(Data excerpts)
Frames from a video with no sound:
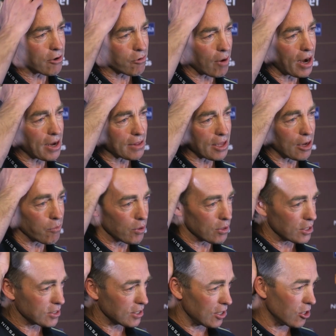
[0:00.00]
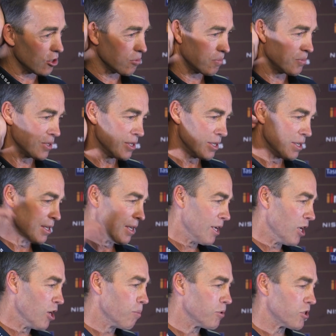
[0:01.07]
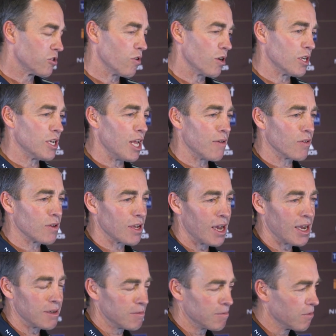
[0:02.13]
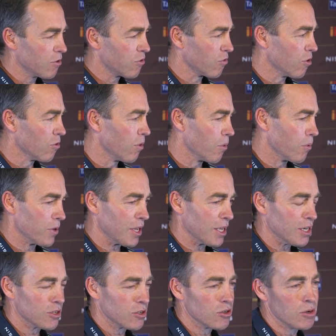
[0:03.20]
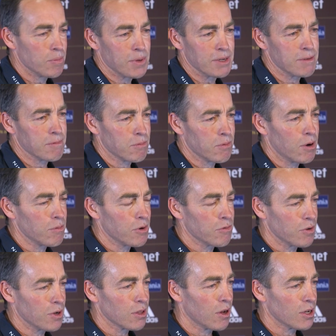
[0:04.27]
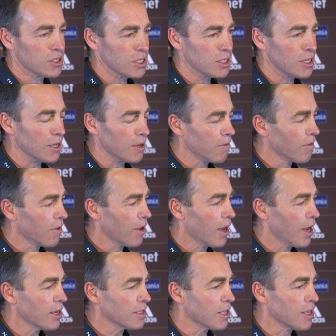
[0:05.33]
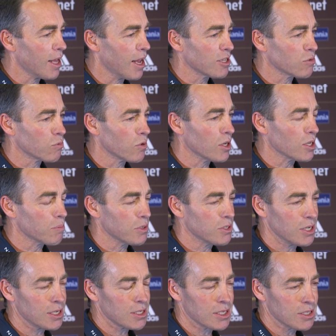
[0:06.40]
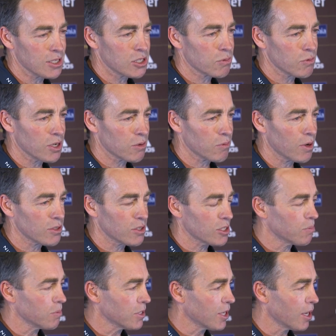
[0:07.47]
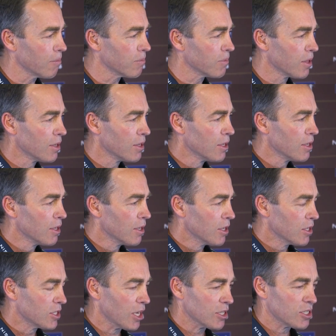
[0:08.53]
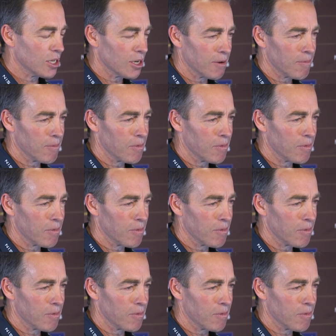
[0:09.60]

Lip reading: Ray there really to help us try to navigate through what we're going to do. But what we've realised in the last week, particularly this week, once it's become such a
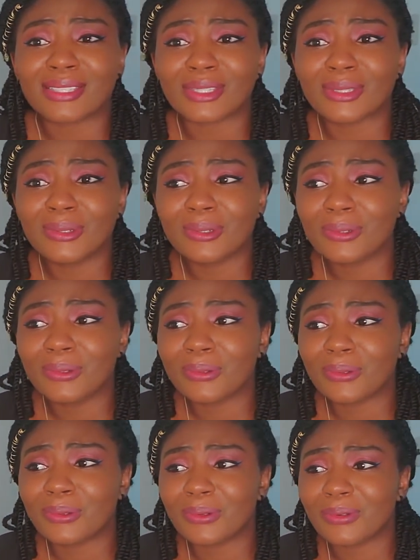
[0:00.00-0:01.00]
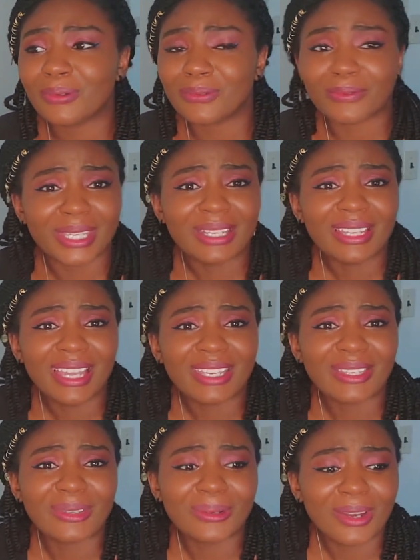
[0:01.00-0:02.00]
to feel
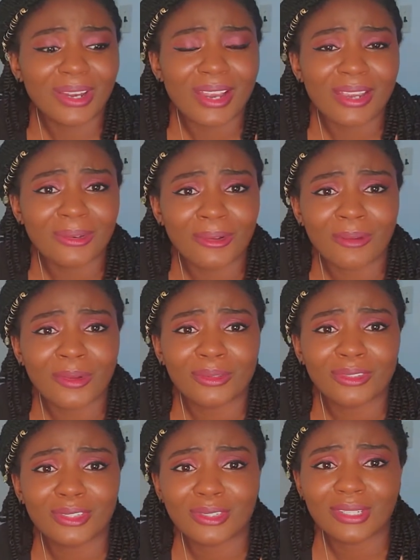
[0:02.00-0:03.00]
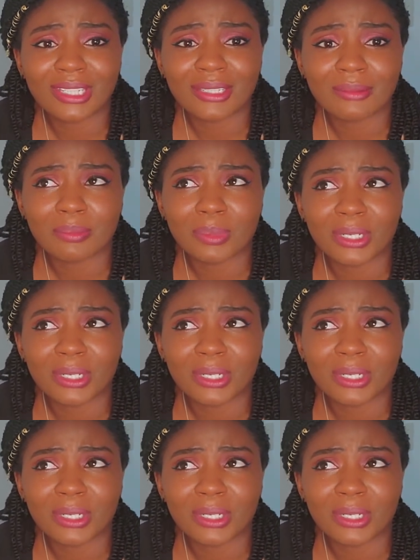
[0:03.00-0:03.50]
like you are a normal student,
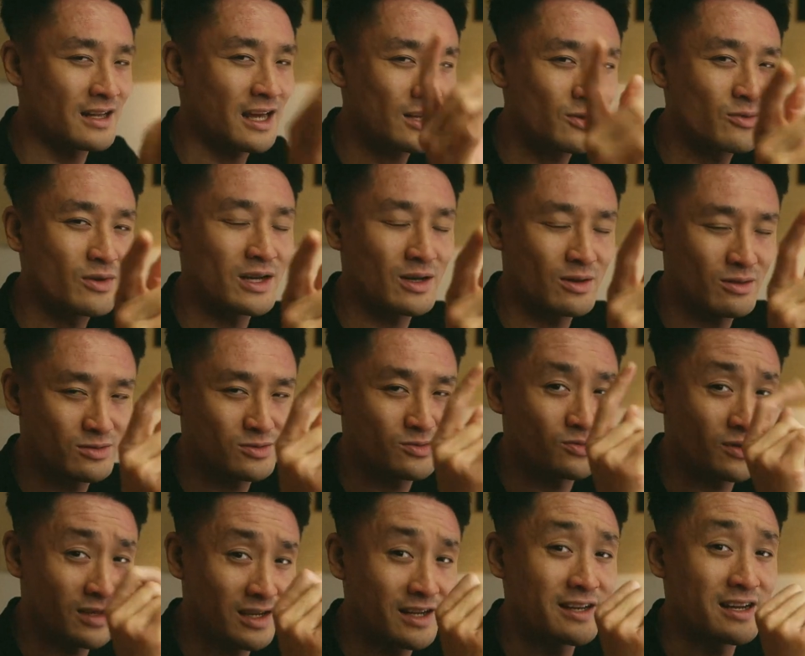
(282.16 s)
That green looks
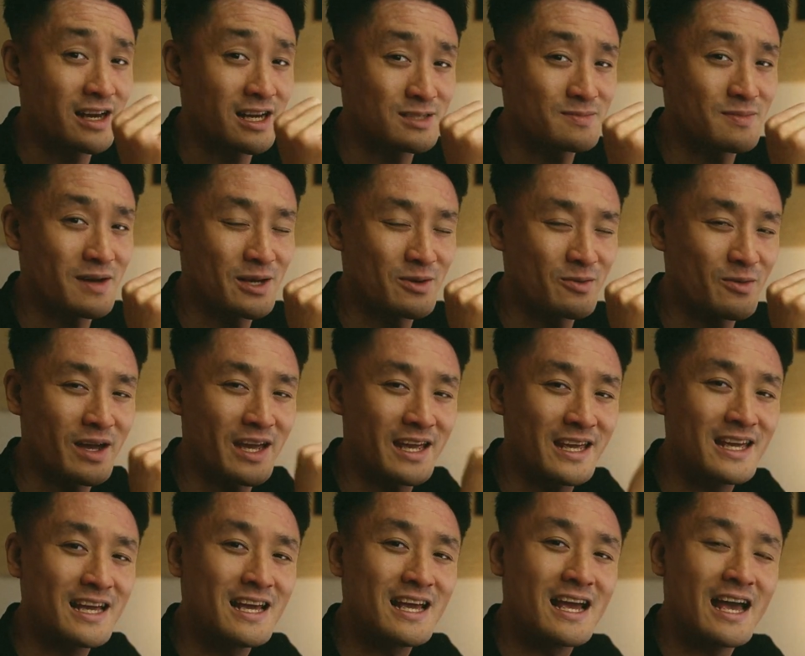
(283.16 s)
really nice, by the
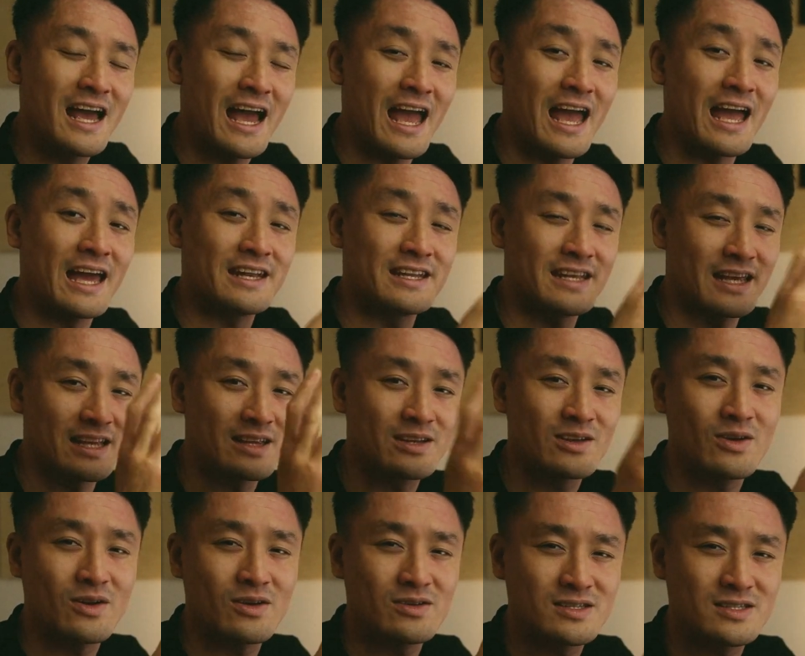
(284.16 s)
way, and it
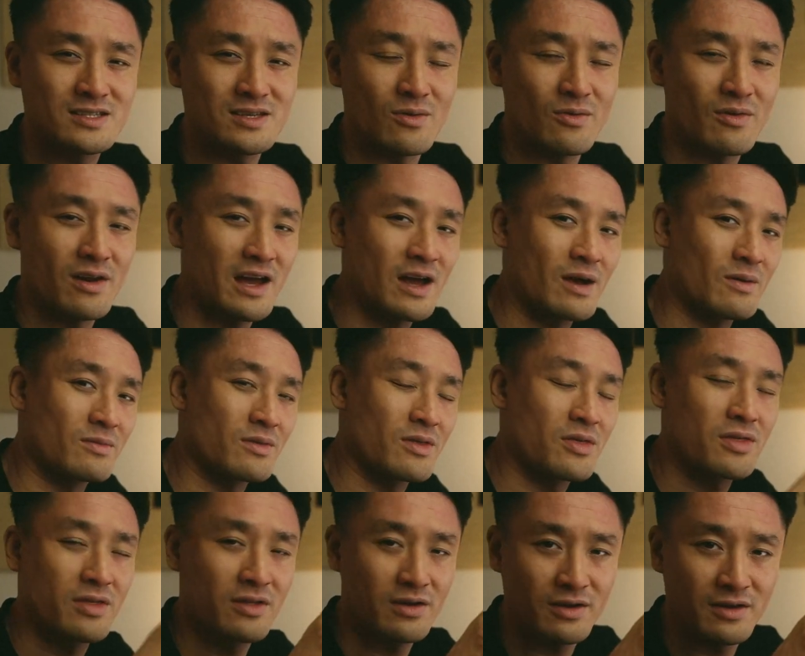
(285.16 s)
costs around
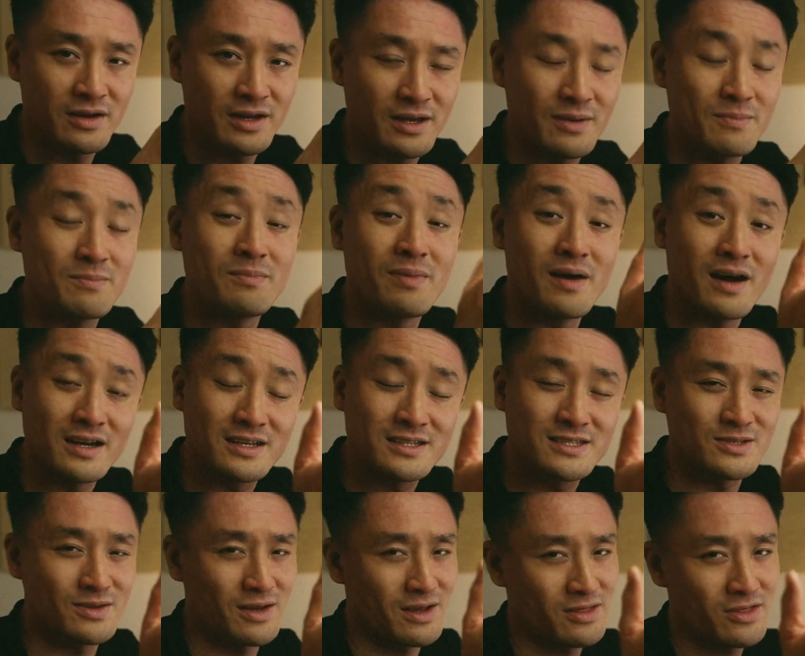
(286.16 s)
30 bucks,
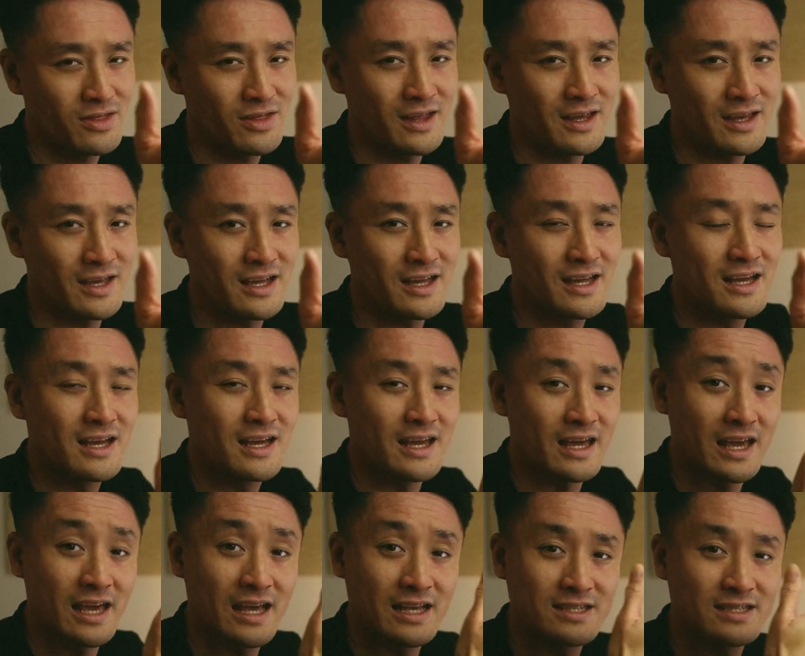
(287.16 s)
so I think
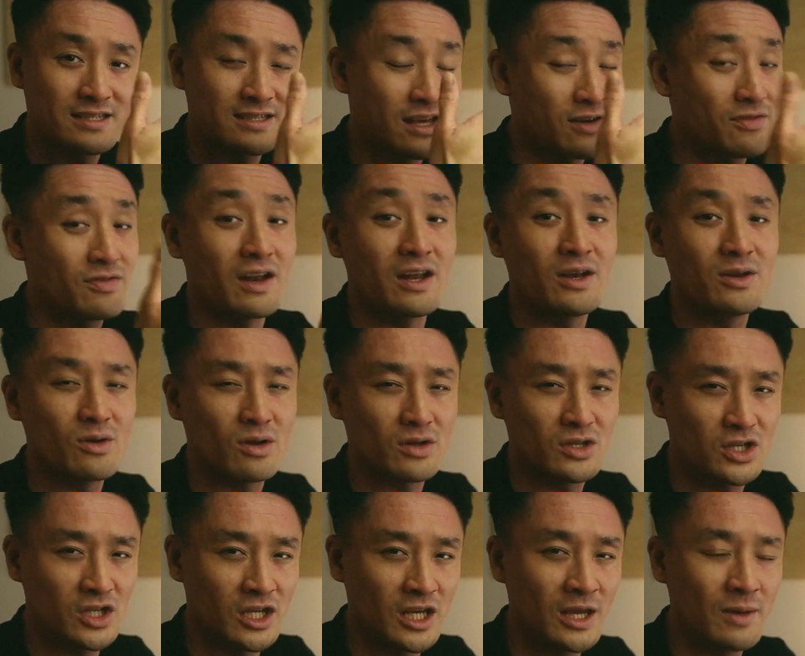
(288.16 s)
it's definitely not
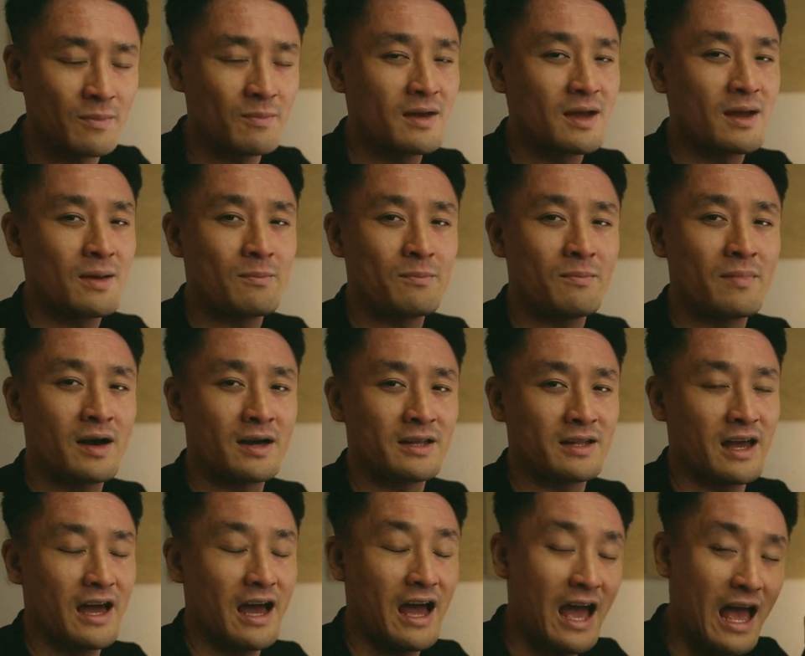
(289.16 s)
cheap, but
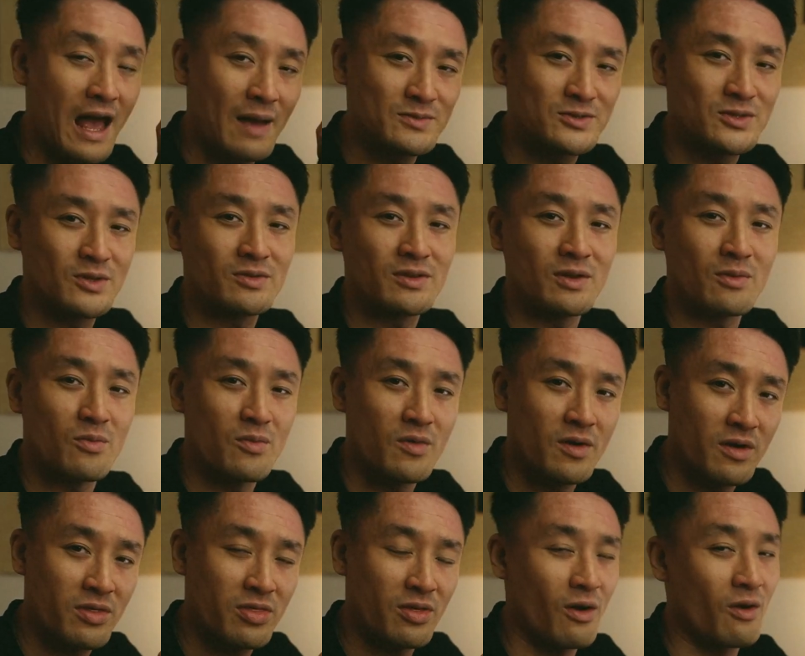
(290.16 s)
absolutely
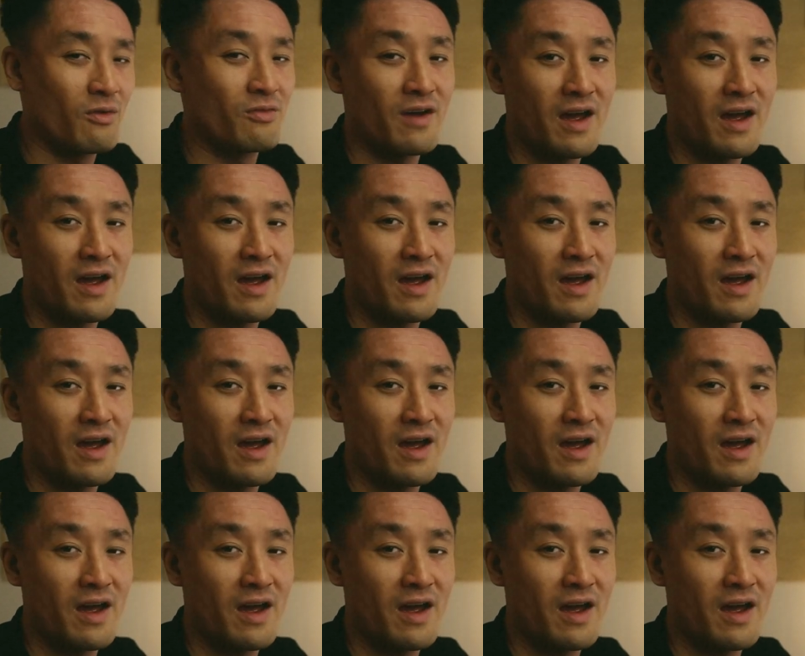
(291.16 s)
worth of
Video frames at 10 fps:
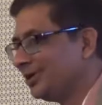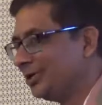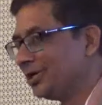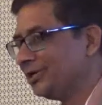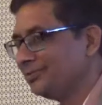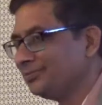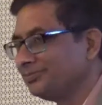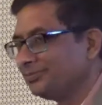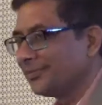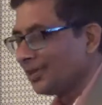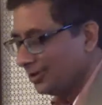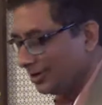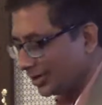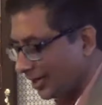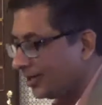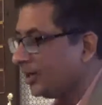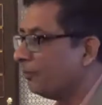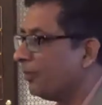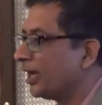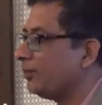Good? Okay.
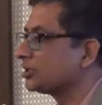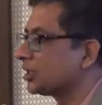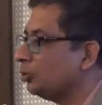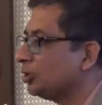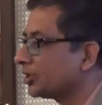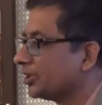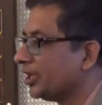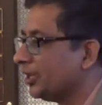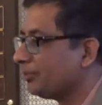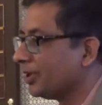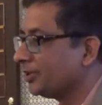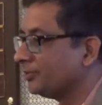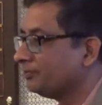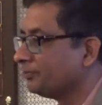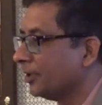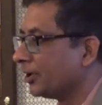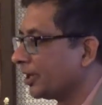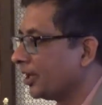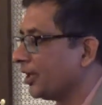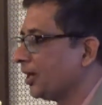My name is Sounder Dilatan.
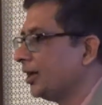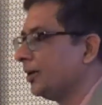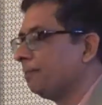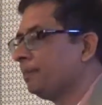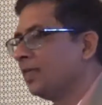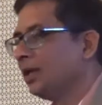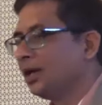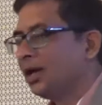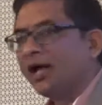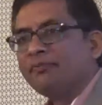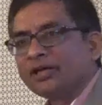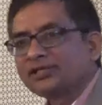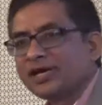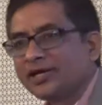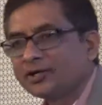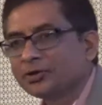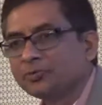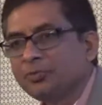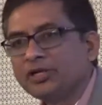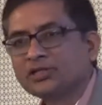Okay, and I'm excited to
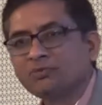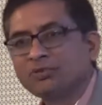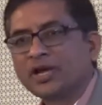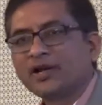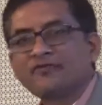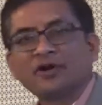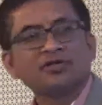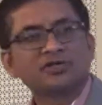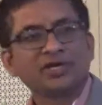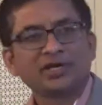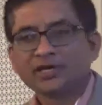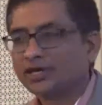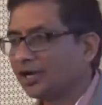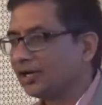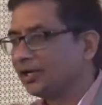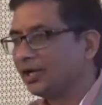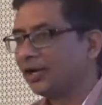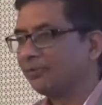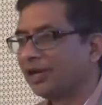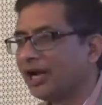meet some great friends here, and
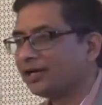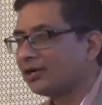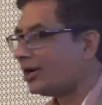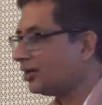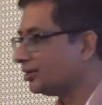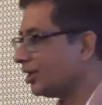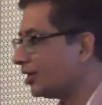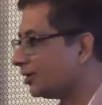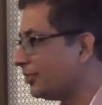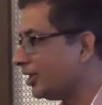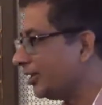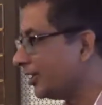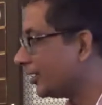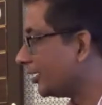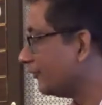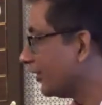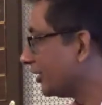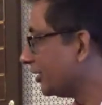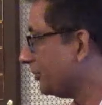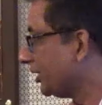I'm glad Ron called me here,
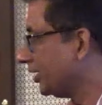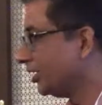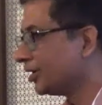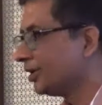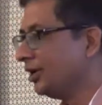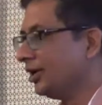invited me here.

* **PROBLEM STATEMENT**
Produce a verbatim copy of all records, minus pictures.

* **FINAL ANSWER**
Frames from a video with no sound:
[0:00.00]
[0:01.07]
[0:02.13]
[0:03.20]
[0:04.27]
[0:05.33]
[0:06.40]
[0:07.47]
[0:08.53]
[0:09.60]

Lip reading: Ray there really to help us try to navigate through what we're going to do. But what we've realised in the last week, particularly this week, once it's become such a
[0:00.00-0:01.00]
[0:01.00-0:02.00]
to feel
[0:02.00-0:03.00]
[0:03.00-0:03.50]
like you are a normal student,
(282.16 s)
That green looks
(283.16 s)
really nice, by the
(284.16 s)
way, and it
(285.16 s)
costs around
(286.16 s)
30 bucks,
(287.16 s)
so I think
(288.16 s)
it's definitely not
(289.16 s)
cheap, but
(290.16 s)
absolutely
(291.16 s)
worth of
Video frames at 10 fps:
Good? Okay.
My name is Sounder Dilatan.
Okay, and I'm excited to
meet some great friends here, and
I'm glad Ron called me here,
invited me here.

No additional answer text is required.